Duane Strawser attributes much of cycling’s popularity in western Nevada County to the nearby trails in Downieville.

That, along with the annual Nevada City Classic race, helped establish a cycling savvy community — made clear in that many locals were long interested in the famed Tour de France well before it became more widespread across America.

While some things have changed in the cycling community, Strawser, co-owner of Tour of Nevada City Bicycle Shop with his wife, Connie Strawser, said he’s excited to still be around, serving the community and bolstering the sport and activity of cycling.

“It’s lasted because of our customer-base,” said Strawser.

The shop is now celebrating its 50-year anniversary.

NAVIGATING TRENDS

Since the opening of Tour of Nevada City, and by the time the Strawser’s bought the place in 1996, there’s been many changes to cycling as a sport — the technology, for one thing, said Strawser.

Road bikes are now commonly made from carbon and are much lighter, and high-tech advances have changed how they fucntion, such as shifting gears becoming increasingly more electronic. Many bikes themselves are often electric these days, which is allowing older individuals to stay with the sport longer or get back in the saddle with electronic horsepower capable of helping to push them up hills.

In recent years, the National Interscholastic Cycling Association reached into Nevada County, sparking an interest in cycling among teenagers in the area. Over the past couple decades, a mountain bike club cropped up at Nevada Union High School and for the first time a middle school cycling league has begun in Nevada County, said Strawser.

The influx of young people means Tour of Nevada City must accommodate a range of customers with different interests.

This can be difficult, Strawser said, as the products his store offers varies greatly, including shoes, tires, flashers, lights, helmets, gloves and pumps to name a few.
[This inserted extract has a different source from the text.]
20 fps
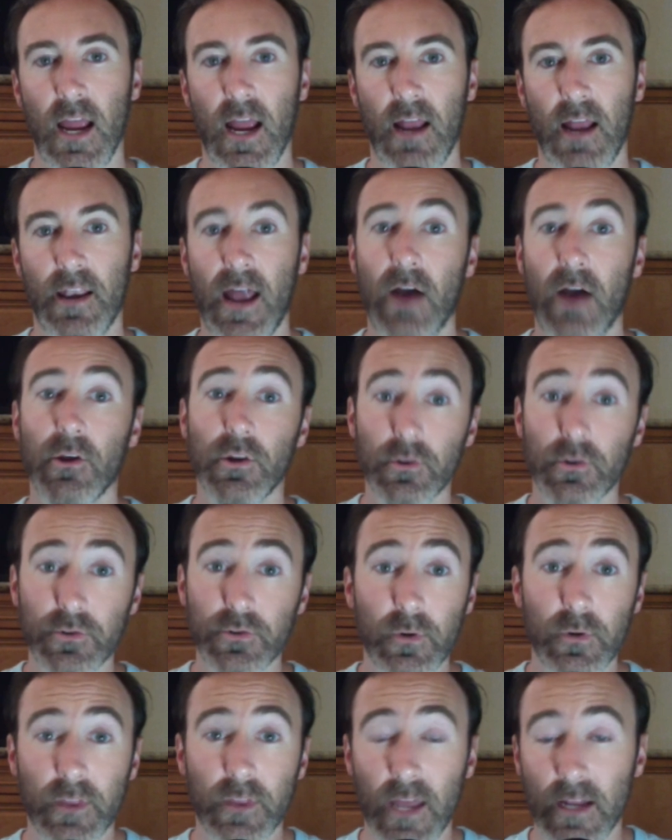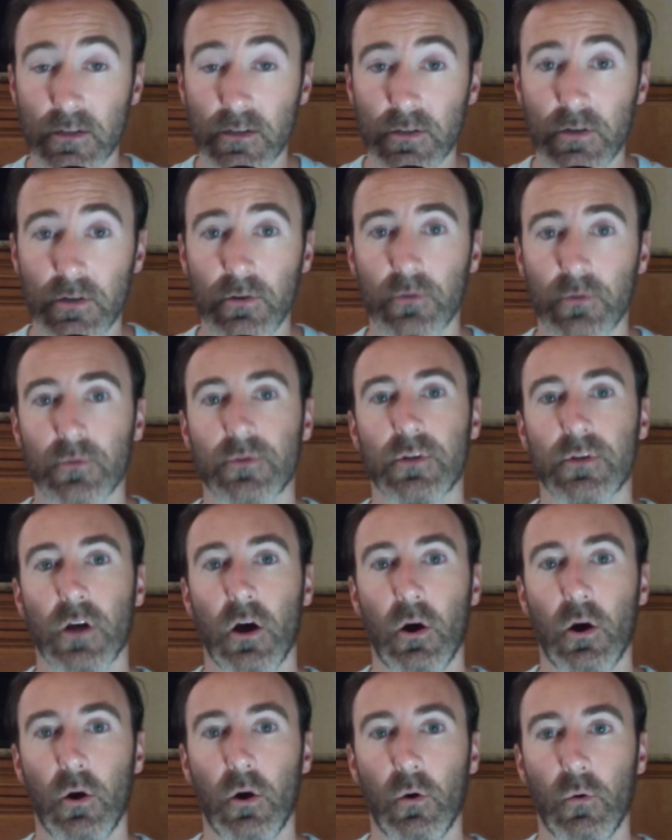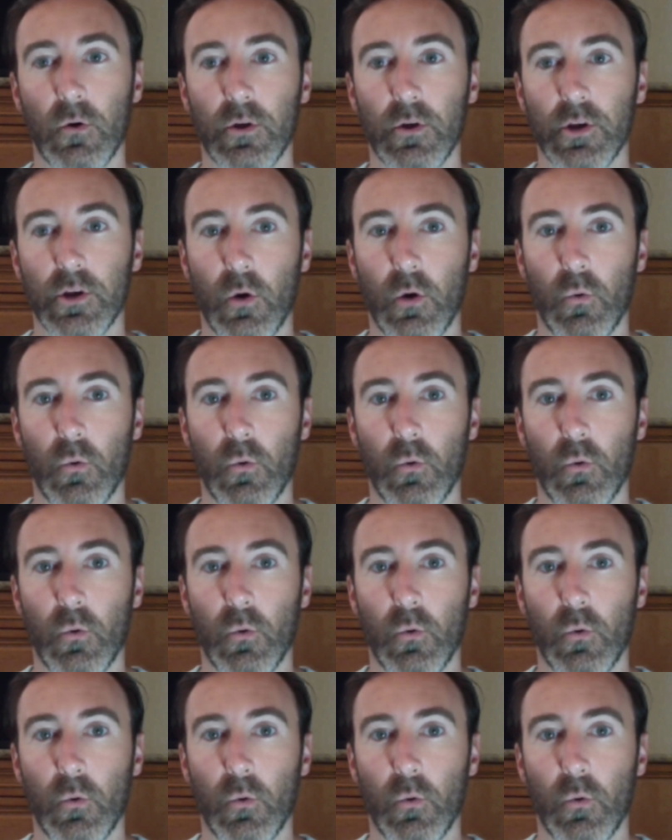And now you're doing that too. So,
Most important, though, Strawser said the bike shop has been able to stay around because everyone in the store is listening to customers, understanding the changing dynamics of the sport and using “every inch of space efficiently.”

“You definitely have to do your homework,” said Strawser.

CONTINUING THE TRADITION

In general, the co-owner said it’s the little things that have helped Tour of Nevada City stay in business for 50 year, keeping customer service as a key priority.

Open five minutes early, said Strawser, and close five minutes late.

“Customers are not interrupting your work; they are the reason you have work,” he said.

Strawser also pays homage to the previous owners Stan and Marilyn Miller, who first allowed their teenage son, Ron Miller, and his friend, Jim Rogers, to open up the shop in a vacant space the Millers owned on Coyote Street.

It was a move that not only got a bunch of bicycles, parts and tools out of the family’s living room, it also launched a local business now celebrating its golden anniversary in Nevada City. Ron Miller and Jim Rogers, friends and former racers, have both since died, but their legacy continues through the Tour of Nevada City Bike Shop and the local cycling community they helped establish.

Like Miller and Rogers, Strawser is a former pro racer who continues to ride and compete, while also serving as a member of the Nevada City Council and as race director of the Nevada City Bicycle Classic race, which will celebrate its own 60th anniversary in June 2020.